How much sleep is actually necessary for us? That must depend on how old you are, right? Have you ever wondered why you sleep for an adequate amount of time some nights, and still feel tired, or sluggish? What if there was a way we could “hack” our sleep?

The answer lies within the quality, not quantity of sleep we receive each night. Although doctors have emphasized the importance of getting at least 7 hours of sleep a night for many years, our energy levels, metabolic levels and numerous other factors of health are strongly related with the quality of sleep. In order to hack our sleep, we need to first address one of the main barriers that prevents us from doing so, TECHNOLOGY. We are constantly stimulated by our gadgets and “glowing objects” as Dave Asprey from Bulletproof Executive, describes it.

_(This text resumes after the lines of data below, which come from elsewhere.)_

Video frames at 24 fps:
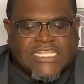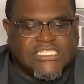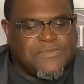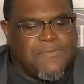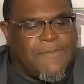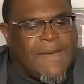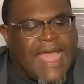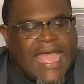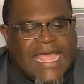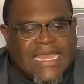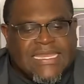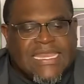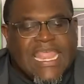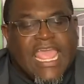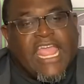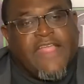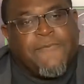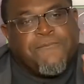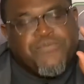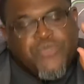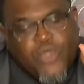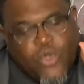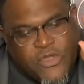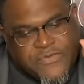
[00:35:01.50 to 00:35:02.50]
by day,
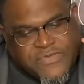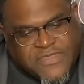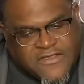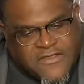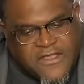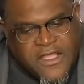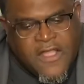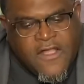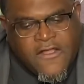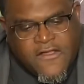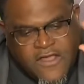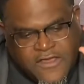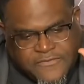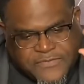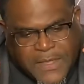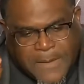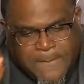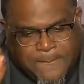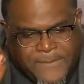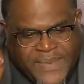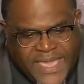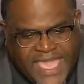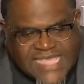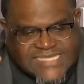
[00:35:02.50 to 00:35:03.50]
nor the, uh, the
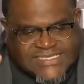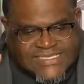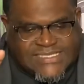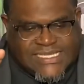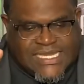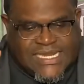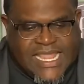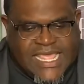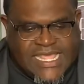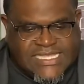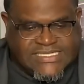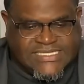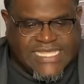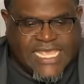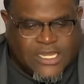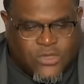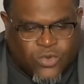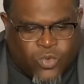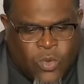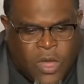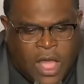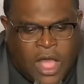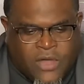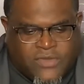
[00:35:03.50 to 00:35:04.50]
pestilence that
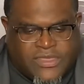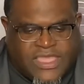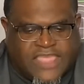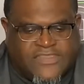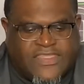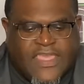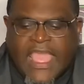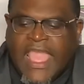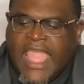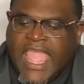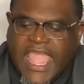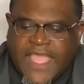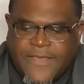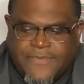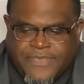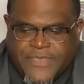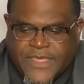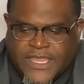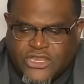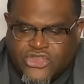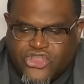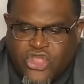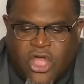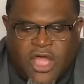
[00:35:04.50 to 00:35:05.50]
walketh in
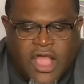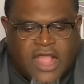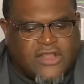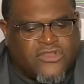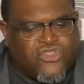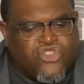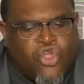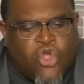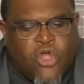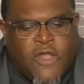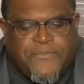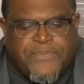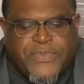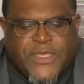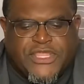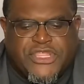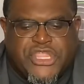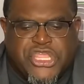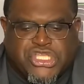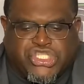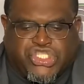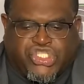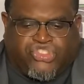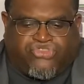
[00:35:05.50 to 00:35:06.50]
the dark, nor the
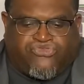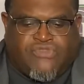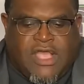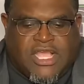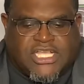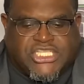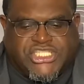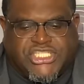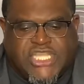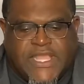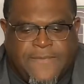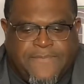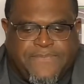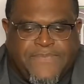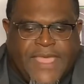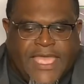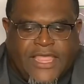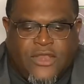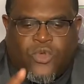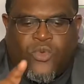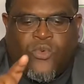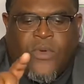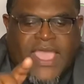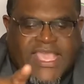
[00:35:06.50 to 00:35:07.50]
destruction
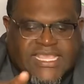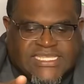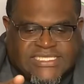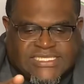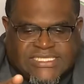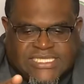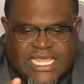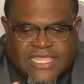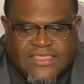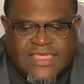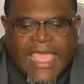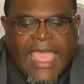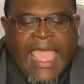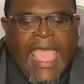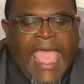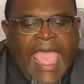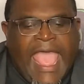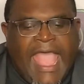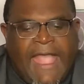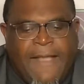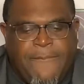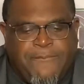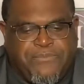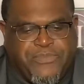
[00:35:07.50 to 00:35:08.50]
that wasteth
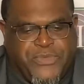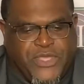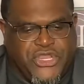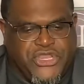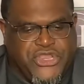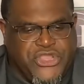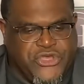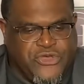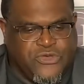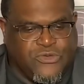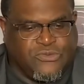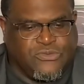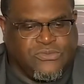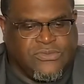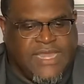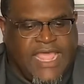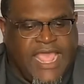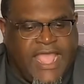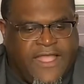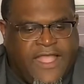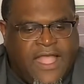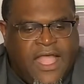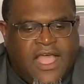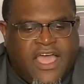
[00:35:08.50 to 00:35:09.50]
at the
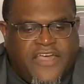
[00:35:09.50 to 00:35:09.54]
noonday.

Recent studies are now showing the decline in our bodies to produce melatonin, a sleep-inducing hormone when we use our iPhones, tablets or other smartphones close to bedtime. Additionally, this disrupts our REM (rapid-eye movement) sleep in which we actively dream. A person in REM sleep experiences alpha, theta and beta waves, which are coherent with high-level, active concentration thinking. Therefore, the more REM sleep we experience, in contrast to light or Non-REM sleep, the better off we will be! This is not just in terms of physical health, but also emotional and mainly psychological health. If we want to hack our sleep, we can do something that naturally causes our brains to produce melatonin before going to bed, such as reading a good book or doing some calm, meditative state yoga. Also, you can tune into some soothing music or even play it!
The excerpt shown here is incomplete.